The first four paragraphs were entirely irrelevant, and again only about you, but thanks for posting some actual details about the game.

Posted by NekuCTR

that's some high ass praise. Officially ordering on Amazon because of you Pat.

Posted by LaszloKovacs

Patrick, you're a fantastic journalist, but you really ought to have somebody proofread these before they get pushed to the front page. Given how high the quality of the work is, it seems like a real shame to let such a minor issue distract from it.

Posted by lockwoodx

I'm not sold on this yet. It's the modders who have always had to save elder scrolls games and make them playable. Buying Skyrim at launch would be like shooting myself in the foot.

Posted by ValiantGrizzly

The question on everyone's mind, though...

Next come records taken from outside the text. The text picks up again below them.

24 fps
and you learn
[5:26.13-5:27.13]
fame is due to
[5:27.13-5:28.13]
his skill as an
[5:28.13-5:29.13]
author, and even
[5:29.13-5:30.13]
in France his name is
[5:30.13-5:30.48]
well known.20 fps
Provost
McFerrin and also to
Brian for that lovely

Will there be diagonal running animations?

Posted by Beforet

My new wallpaper!

Posted by Buddah

I should really stop reading about this game, it just excites me even more.

Posted by MightyDuck

I think this may be the game I'm most excited for this holiday season. Can't wait.

Posted by CharAznable

Excellent preview, Patrick. I am beyond pumped for this game's release.

Posted by Tru3_Blu3

Why is there cinematic blur when concocting potions? Did they just get that from Fallo--

OMG, PLEASE TODD! PUT THAT GUN AWAY FROM MY FAMILY! GOD DAMN IT, TODD!

Posted by ValiantGrizzly

@Kixxi said:

The first four paragraphs were entirely irrelevant, and again only about you, but thanks for posting some actual details about the game.

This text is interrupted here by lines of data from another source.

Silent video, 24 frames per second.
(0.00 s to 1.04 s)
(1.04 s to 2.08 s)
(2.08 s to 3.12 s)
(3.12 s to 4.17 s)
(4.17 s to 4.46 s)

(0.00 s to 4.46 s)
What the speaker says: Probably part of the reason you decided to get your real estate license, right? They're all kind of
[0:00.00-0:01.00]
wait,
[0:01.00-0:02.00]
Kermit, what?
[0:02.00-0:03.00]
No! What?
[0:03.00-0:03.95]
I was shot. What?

This post was entirely irrelevant, and only about your need to be a dick on the internet.

Posted by SSully

Great write up. I am looking forward to this even more now.

Posted by 420BONERJAMZ

"Tap LT to equip on the left, tap LT for the right."

Posted by Ravenousrattler

well i knew that already, of course three hours isn't enough.

Posted by punkxblaze

If I could preorder this again, I would. And then I'd preorder it a third time.

Posted by gregoryc

Are those screenshots from the Xbox build? They look pretty good (comparatively speaking).

Posted by Moloney

Yeah, still can't wait.

Posted by Excast

Yep, this is definitely going to be a Black Friday pick up.

Posted by drew327

9 words to first typo! New record?

Yes, I'm a jerk...

Posted by IrishBrewed

On their official website they have a three part demo of the game. And although their is some framerate issues it's by far the best over all looking game I have seen on a 360. Considering it's scope and detail. Really torn between the PC version and my 360. Looking forward to it either way, Bethesda might be one of the few companies left that understands how to make a in depth compelling fantasy RPG.